On whether Google has been under-levered: Pichai says the company has always aimed to be a good steward of capital and would have invested more in Waymo earlier if the technology had been ready. The AI shift is creating more deployable opportunities now.
On R&D budgeting: historically people costs dominated; now compute is a co-equal scarce resource. Google has always had compute planning, but ML compute is now acutely constrained and managed at a granular level.
For Google Cloud, forward planning includes contractual customer commitments (which are sacrosanct) alongside internal needs. The Cloud team operates under the same constrained compute environment.
AI as an orchestration layer for complex products
Pichai is enthusiastic about AI as an orchestration layer, especially for products with large surface areas like Google Cloud.
GCP’s MCP (Model Context Protocol) integration allows AI agents to interact programmatically with nearly all of Google Cloud’s functionality, effectively solving the navigation problem that comes with having so many services.
He sees a parallel with Stripe’s experience: the more functionality a product has, the more valuable an AI layer that has read all the API docs becomes.
He also sees this working internally—AI as the orchestration layer that connects enterprise data sources without requiring massive ERP-style integration projects.

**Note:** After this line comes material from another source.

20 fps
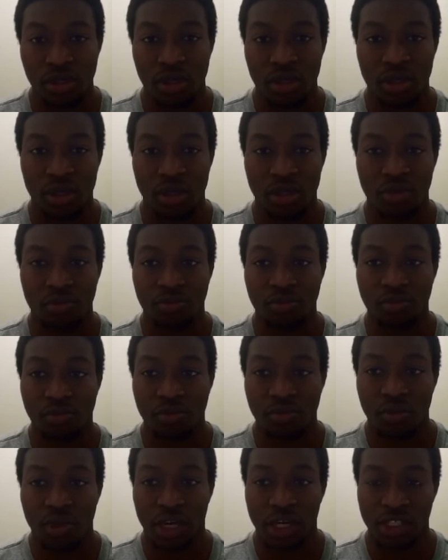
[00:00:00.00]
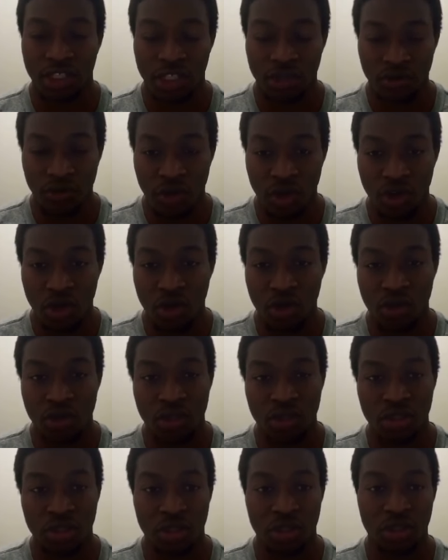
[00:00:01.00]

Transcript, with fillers: um, achieve your goals.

Consumer agentic future and persistence
Pichai is excited about stateful, persistent AI for consumers—agents that run long-running tasks, remember context, and act on a user’s behalf over time.
He cites the example of OpenClaw and similar tools that allow consumers to set up persistent workflows (e.g., daily news roundups).

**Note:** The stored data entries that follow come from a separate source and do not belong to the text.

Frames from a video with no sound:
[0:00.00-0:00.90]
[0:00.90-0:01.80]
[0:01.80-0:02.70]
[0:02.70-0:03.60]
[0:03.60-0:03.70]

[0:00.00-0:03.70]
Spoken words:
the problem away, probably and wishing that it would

The primitives are coming together: full coding models underpinning consumer interfaces, secure cloud and local execution, identity and access management.
He estimates that today perhaps 0.1% of the world is living in this agentic future; bringing it to mass adoption is a major frontier.

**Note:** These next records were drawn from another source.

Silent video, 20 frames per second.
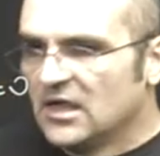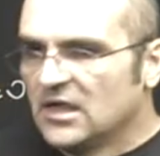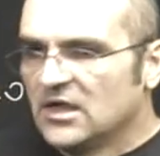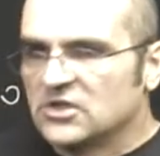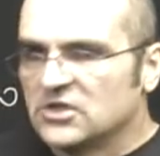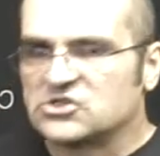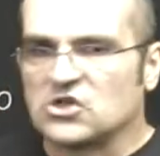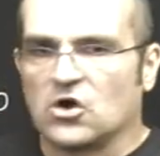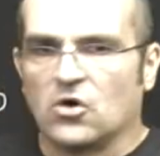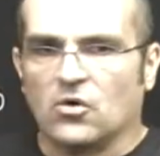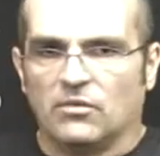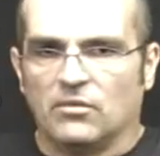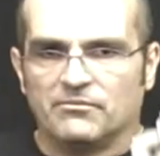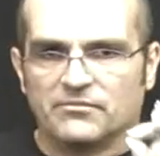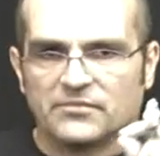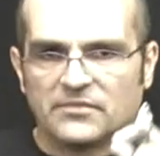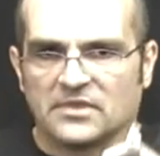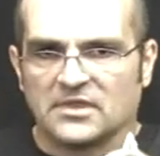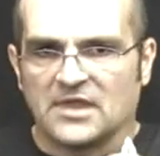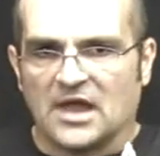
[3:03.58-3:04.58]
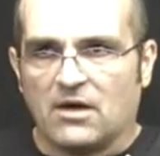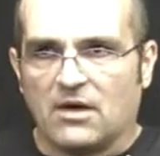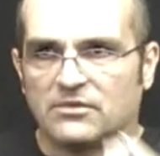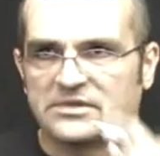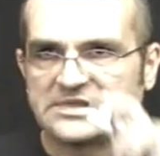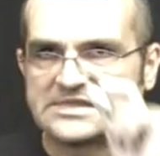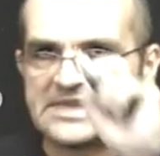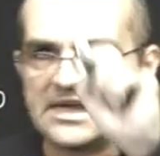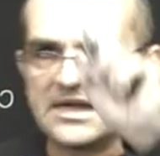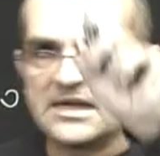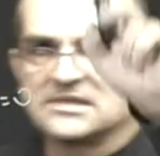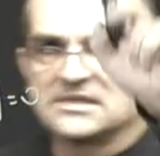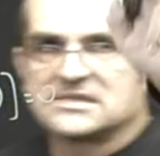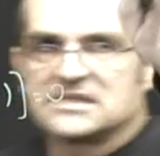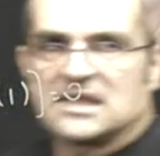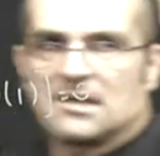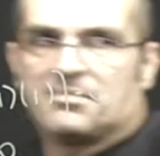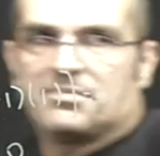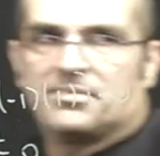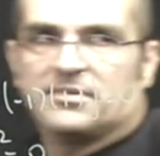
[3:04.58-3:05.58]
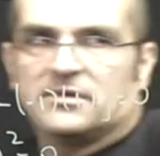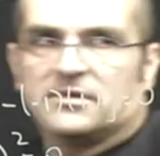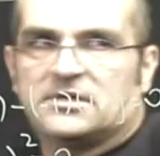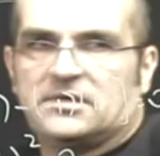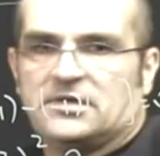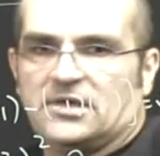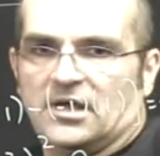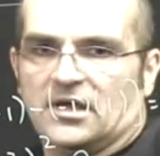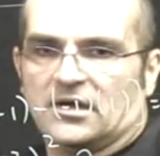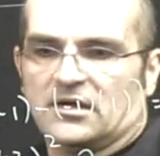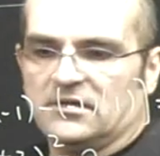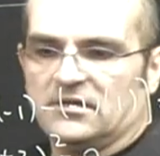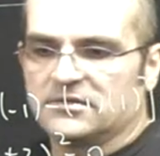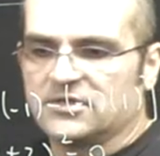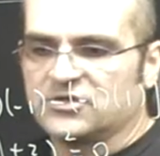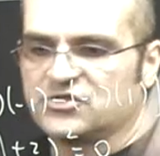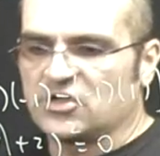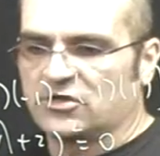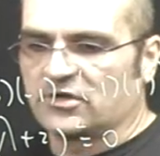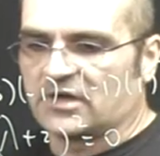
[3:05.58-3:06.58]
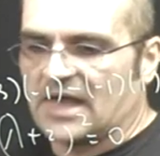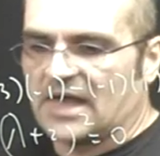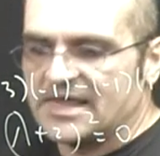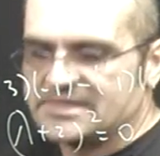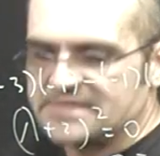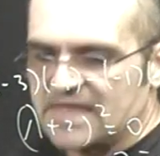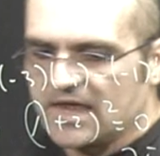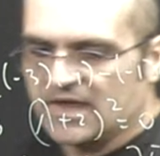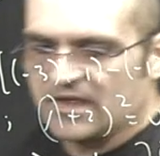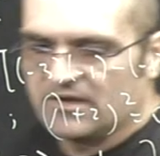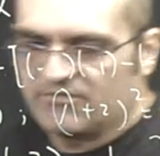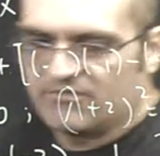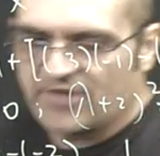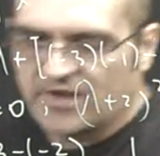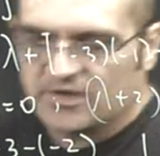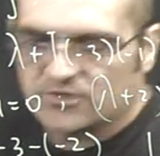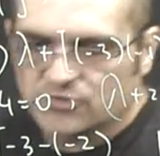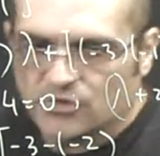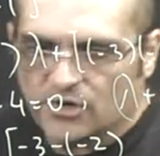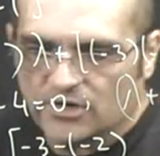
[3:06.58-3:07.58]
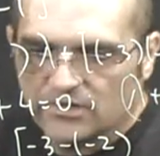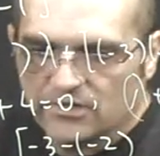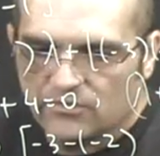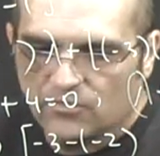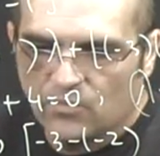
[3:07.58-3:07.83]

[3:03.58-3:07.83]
So now the second step here, the generalized eigenvector.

Google Docs search and product feedback
Pichai acknowledges the problem of search being worse in Google Docs/Slides than in Gmail: keyword search works for emails (where you remember unique terms) but fails for documents where search terms like “2026 budget” are not unique across an organization’s files.
He expects sharp improvements in AI integration across Google Workspace services in the coming months, including better context caching and retrieval.
AI adoption inside Google and across industry
Pichai describes AI adoption in concentric circles: some teams (Google DeepMind, certain SWE groups) have profoundly shifted workflows, while others are earlier in the process.
Internally, teams use Antigravity (called “Jet Ski” internally) as an agent manager, living in a world of delegated workflows.
The Search team recently got access, and Google is actively pushing diffusion across the company.
He identifies the key barriers to broader AI adoption in industry:
Prompting skill: It takes time to get good at prompting, and there’s both general and domain-specific knowledge required.
Code collaboration: AI-generated code has high turnover and large blast radii, making it hard for teams to collaborate on rapidly changing codebases.
Data access: Agents need access to company data, but permissions engines and identity access controls are hard problems that need to be rewritten.
Role definition: Engineering, product management, and design roles may need to converge as AI capabilities expand.
He expects 2027 to be an important inflection point for non-engineering processes going agentic, including financial forecasting.
He envisions a crossover period where AI-generated forecasts are checked conventionally before fully switching over.
He acknowledges that startups and AI-native companies have an advantage in adoption speed, while Google must drive transformation and retraining at scale.
Small things that excite him
Pichai’s current small-team excitement includes:
Data centers in space: A few people with a small budget working toward a first milestone.
Post-training improvements: A single researcher walked him through a technique that he expects to produce a noticeable capability jump in an upcoming model release.